Their documentation is great for newfags too.
Jaxon Sanders
feel like moving to BSD 2bh but don't see the point in making all the effort because I'm very lazy
is there any significant advantage to using BSD or should I just stick with ganoo+loonix?
Adrian Cox
That's exactly how Greg started. Don't panic.
Colton Taylor
>Best distro and setup for my mum? It falls on me to maintain my mum's laptop now. So far she uses Win 7 and I think of migrating her (pic related) to Debian with the usual (Firefox, LibreOffice, VLC etc.). I'd prefer to give her xfce, but how normie-friendly really is it? KDE better here? Or should I just give her Ubuntu? >Alternatives for Thunderbird I should consider? >Many thankings.
Why did you delete?
Noah Kelly
ZFS
Gavin Torres
>XFCE has some weird behavior with windows sometimes disappearing, or drawing wrong. Doesn't happen for me. And dear mum won't probably use any bittorent (but what do I know).
>what's wrong with thunderbird? She has the tendency to never delete her mail. Mail storage gets big and runs into the known Thunderbird troubles. And I fear a bit for its future maintenance.
I'll look into it. Thanks.
Perhaps I install Ubuntu and the suggestion above and let her choose.
Because I accidentally uploaded the wrong picture.
Ayden Parker
You don't know anything about BSD. You will never use it, nor did you really consider it. By the way you asked that quesitons it's obvious that you're a fucking poser. I doubt you even use Linux distributions for more than typing "free -h" in your virtual machine that you start once every other week. Fucking retard.
Ryder Roberts
>getting mad >over some guy's VM >on a taiwanese cartoon imageboard
Made this thread on /v/. Curious to see how it goes.

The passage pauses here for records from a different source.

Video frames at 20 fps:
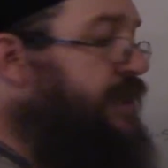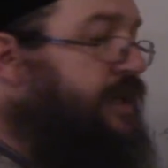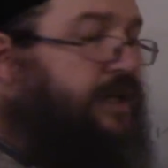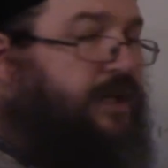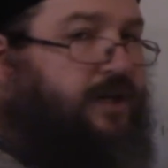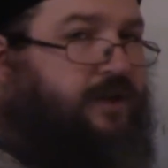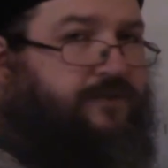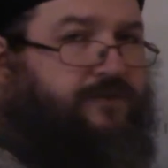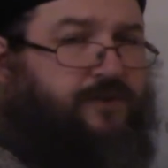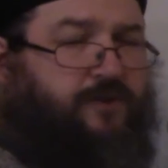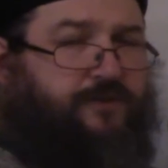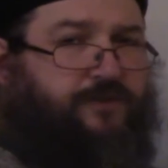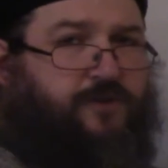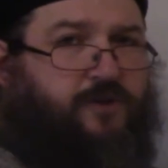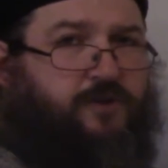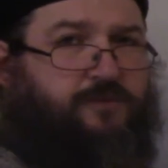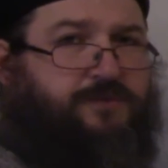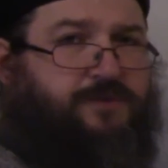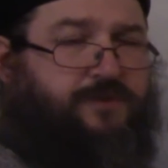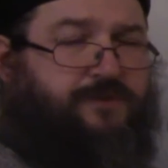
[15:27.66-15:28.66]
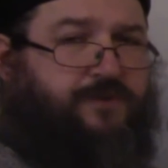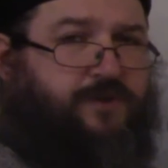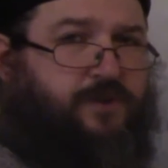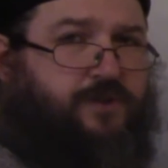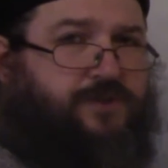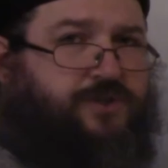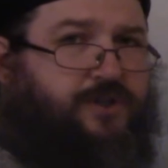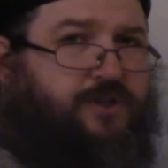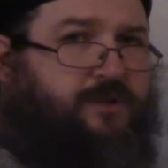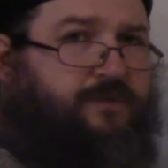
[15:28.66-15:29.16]
if your verb's a
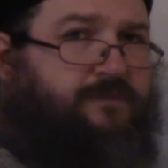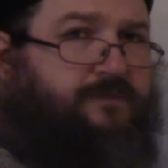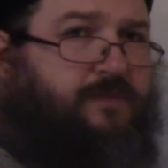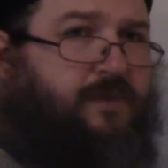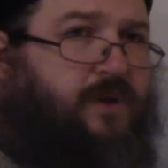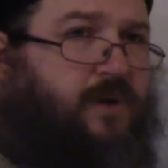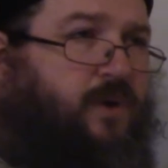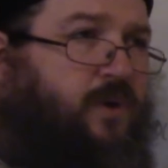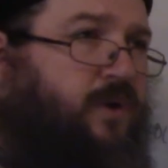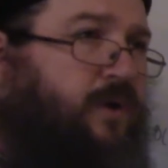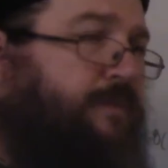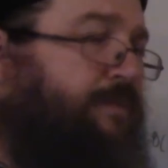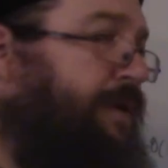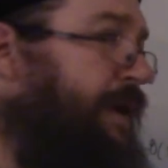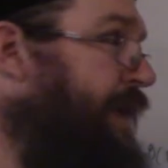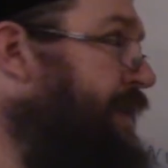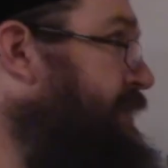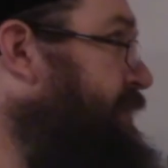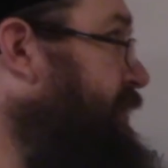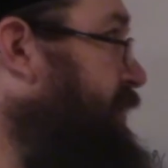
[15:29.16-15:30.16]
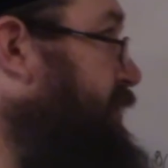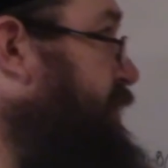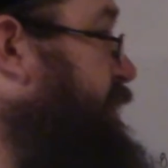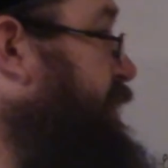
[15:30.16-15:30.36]
future or a past tense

>Ugh I hate Windows 10. I hate its forced updates, I hate how it spies and collects data on me all the time, etc etc... >So why don't you switch to GNU/Linux, user? >user but Linux doesn't have any ga-
Here's a relatively small sample of 111 games that spans 40 years (1978-2018) that I assembled for demonstration. All managed through Lutris for convenience. Mixed bag, with a bunch of native GNU/Linux games, a bunch of games that werk with Wine out of the box, a handful of modern games that use Wine+DXVK to run well, and some older classic Arcade or early console games through MAME/RetroArch, all hooked up into Lutris. Which handles even controller support all just fine.
So what's your excuse, friends? Free yourselves from Microsoft/Apple and their closed source, privacy-hell walled gardens. Free as in freedom.
With Gaben integrating Proton (fork of Wine+DXVK) to Steam via SteamPlay, there's hardly been a better time to try it out.